The way he'd forced the door open truly put it all into perspective for Kate. He was hating the fact that they were there. That all of this was following him, again.
"We had a – a deal. I help you, and you – you do what? You stay way away from me. Forever," said Ritchie, pacing up and down, pointing at John and Kate as if to accentuate the point.
John, however, lounged in his chair as if he didn't have a care in the world. As if the scrying map hadn't brought them right to Ritchie's metaphorical front door.
"And that was my every intention, Ritchie," admitted John.
Ritchie shot Kate an incredulous look.
"He really tried," she assured him.
"No magic, no demons, no John Constantine whatso-damn-ever. You swore it. You promised me," Ritchie went on, as if still unable to believe that they were really there.
John shifted forwards on the sofa. "Gary's dead, Ritchie."
Kate's heart seemed to constrict with the memory.
"W... wait. D – dead?"
"I'm sorry to spring it on you like that, mate," John said.
"We've seen Anne-Marie though," Kate put in, hoping to soften the blow slightly. "In Mexico. She's a nun! Doing well though." She watched as Ritchie took a seat behind his desk, and then turned to John. "Am I the only one seeing a pattern with the Newcastle Crew turning up at the minute?"
"You keep getting in everyone else's business!" snapped Ritchie, causing her to slump slightly.
"Actually," she said, a little ice in her voice, "the others came to us."
"Look," said John, for once trying to calm the storm, "I now have it on good authority that something ill-natured is circling you like a pack of wolves, and I'm not just gonna sit there and wait for it to attack."
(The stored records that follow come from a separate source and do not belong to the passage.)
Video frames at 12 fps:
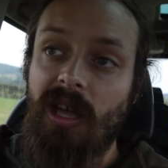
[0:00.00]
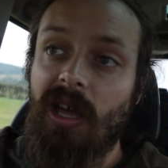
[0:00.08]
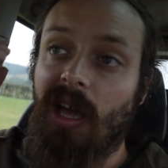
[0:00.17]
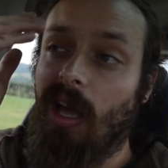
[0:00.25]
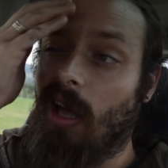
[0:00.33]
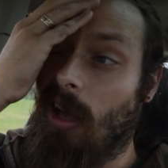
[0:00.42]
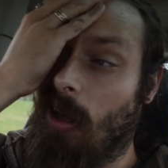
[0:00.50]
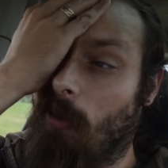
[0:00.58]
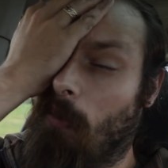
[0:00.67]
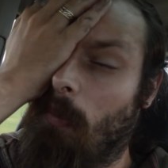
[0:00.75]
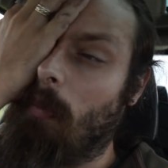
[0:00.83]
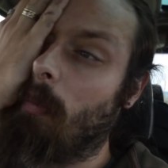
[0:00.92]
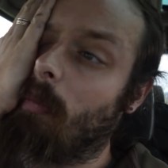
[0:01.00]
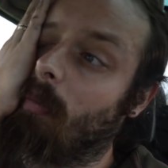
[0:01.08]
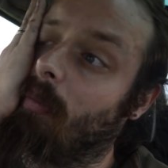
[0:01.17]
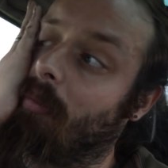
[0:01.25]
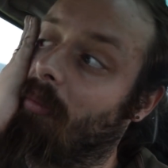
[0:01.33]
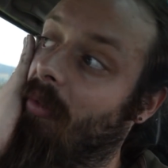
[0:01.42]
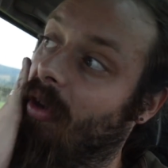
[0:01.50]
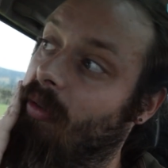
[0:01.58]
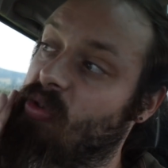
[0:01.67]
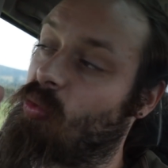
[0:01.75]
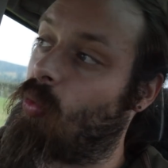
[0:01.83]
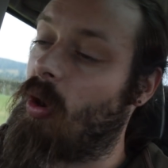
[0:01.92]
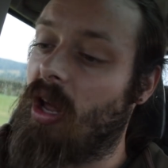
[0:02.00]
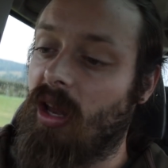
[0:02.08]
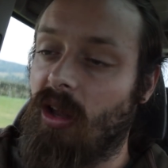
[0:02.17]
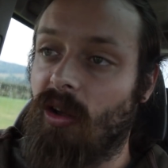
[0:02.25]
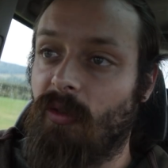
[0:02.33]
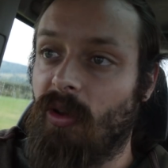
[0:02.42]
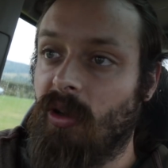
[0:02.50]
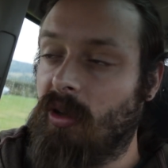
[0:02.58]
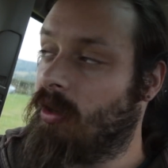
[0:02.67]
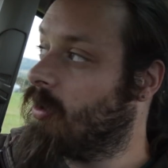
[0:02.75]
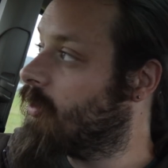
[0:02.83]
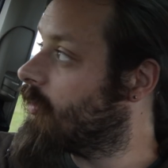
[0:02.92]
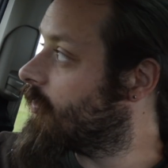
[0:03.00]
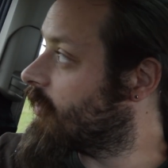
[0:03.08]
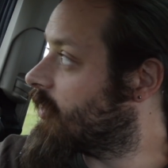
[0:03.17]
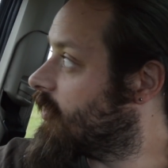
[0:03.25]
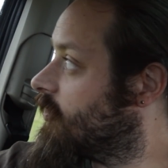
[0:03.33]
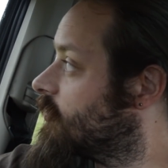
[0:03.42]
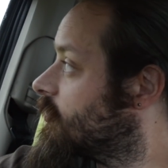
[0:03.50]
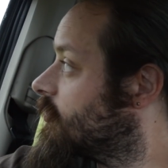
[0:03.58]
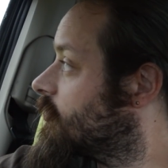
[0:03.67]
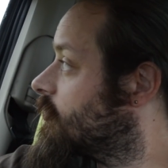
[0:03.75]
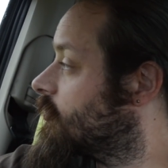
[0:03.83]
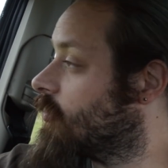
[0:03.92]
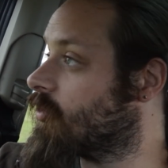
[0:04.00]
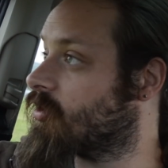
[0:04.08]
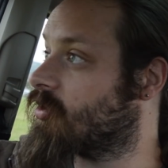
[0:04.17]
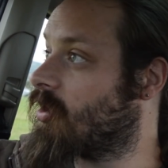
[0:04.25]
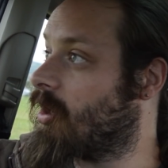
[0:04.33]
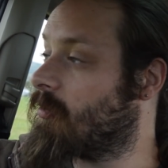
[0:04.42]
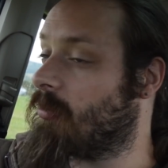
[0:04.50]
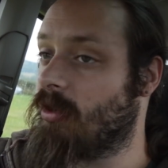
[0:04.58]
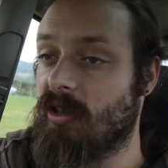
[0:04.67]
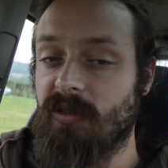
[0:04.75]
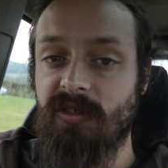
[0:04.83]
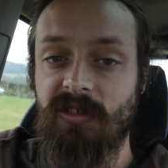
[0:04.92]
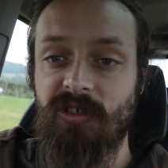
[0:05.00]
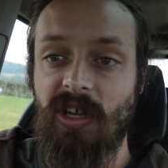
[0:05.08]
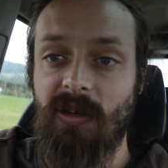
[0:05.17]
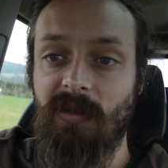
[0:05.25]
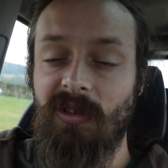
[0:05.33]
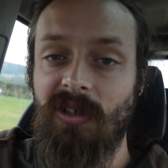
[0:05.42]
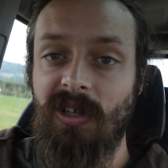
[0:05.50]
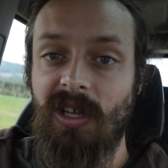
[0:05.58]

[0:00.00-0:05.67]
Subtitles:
But it was well off. I think it's just stopped, but it's a shower.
"Why me? I – Have you noticed I – I teach class, I hold office hours, and I go home. And I partake of a whole lot of sedatives in between. And that's all I do," said Ritchie, his voice cracking with the effort of coming to terms with the latest bombshell.
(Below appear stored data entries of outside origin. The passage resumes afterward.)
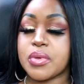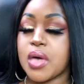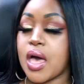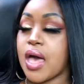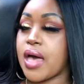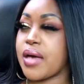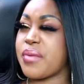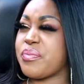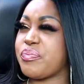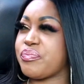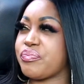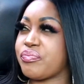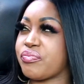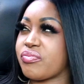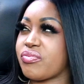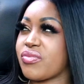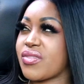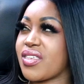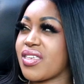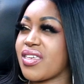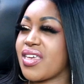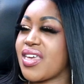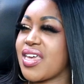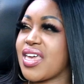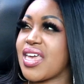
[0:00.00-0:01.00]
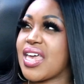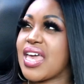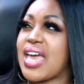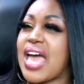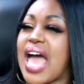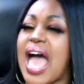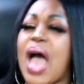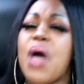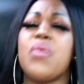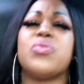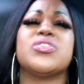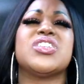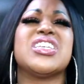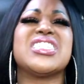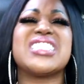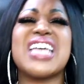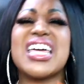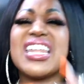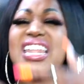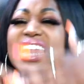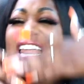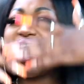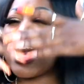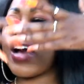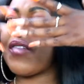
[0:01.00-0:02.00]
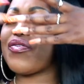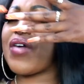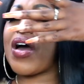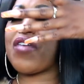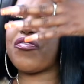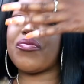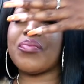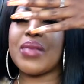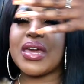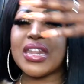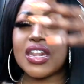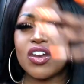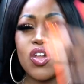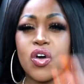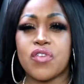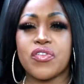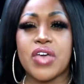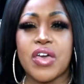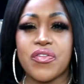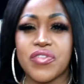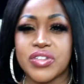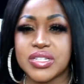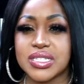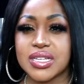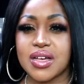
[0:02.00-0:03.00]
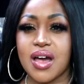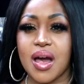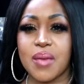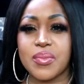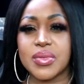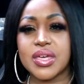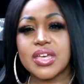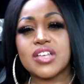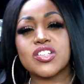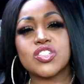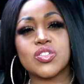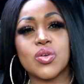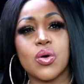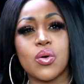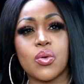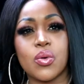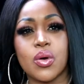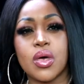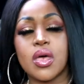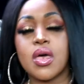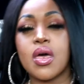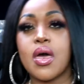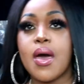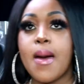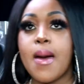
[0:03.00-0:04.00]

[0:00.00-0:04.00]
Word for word: Um, I was just kind of like, I've, I've made a lot of effort to come here, so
"What about the data-mining? You found any unusual spikes in activity around the campus here?"
"The data-mining." Ritchie grabbed a bottle of pills from his drawer, threw them into the air and caught them again before unscrewing the lid as he spoke. "You know what? You gaze at the chaos long enough –" he chuckled, showing them the bottle before throwing it back into his drawer "– it can swallow you whole. I shut my program down."
"You shut it down?" asked Kate, tilting her head a little to one side.
"That's right. You know what I'm focusing on now? Solutions."
"What exactly are those solutions, Ritchie?" pressed John.
"Oh, would you like to hear some? Here's the first one." He irritably showed them the pill bottle, and Kate barely resisted the urge not to go over there and snatch them from him as his phone rang. "Solutions. Yes, Adam."
There was silence as Ritchie listened to whoever was on the other end of the phone. Kate looked briefly towards John, trying to work out what his current plan was... If he had one.
Ritchie stammered slightly, turning to look towards them, something like regret on his face. "I'm so sorry, Adam. What happened?"
Another pause. Kate waited, felt her nerves tingling. They'd found what John was looking for. "Well, listen, you – you just you take whatever time you need. Don't worry about your office hours, OK, Adam?"
There was another pause before he hung up. The look on his face said it all: He hated it when they were right.
_______________
Kate and Ritchie watched as John tried to hop into the ambulance to get a better look at the body. Or that was what John tried to make it look like. While Ritchie was distracted by his ex-friend making a scene, Kate saw John slip his hand into the campus cop's pocket and pick out his notepad.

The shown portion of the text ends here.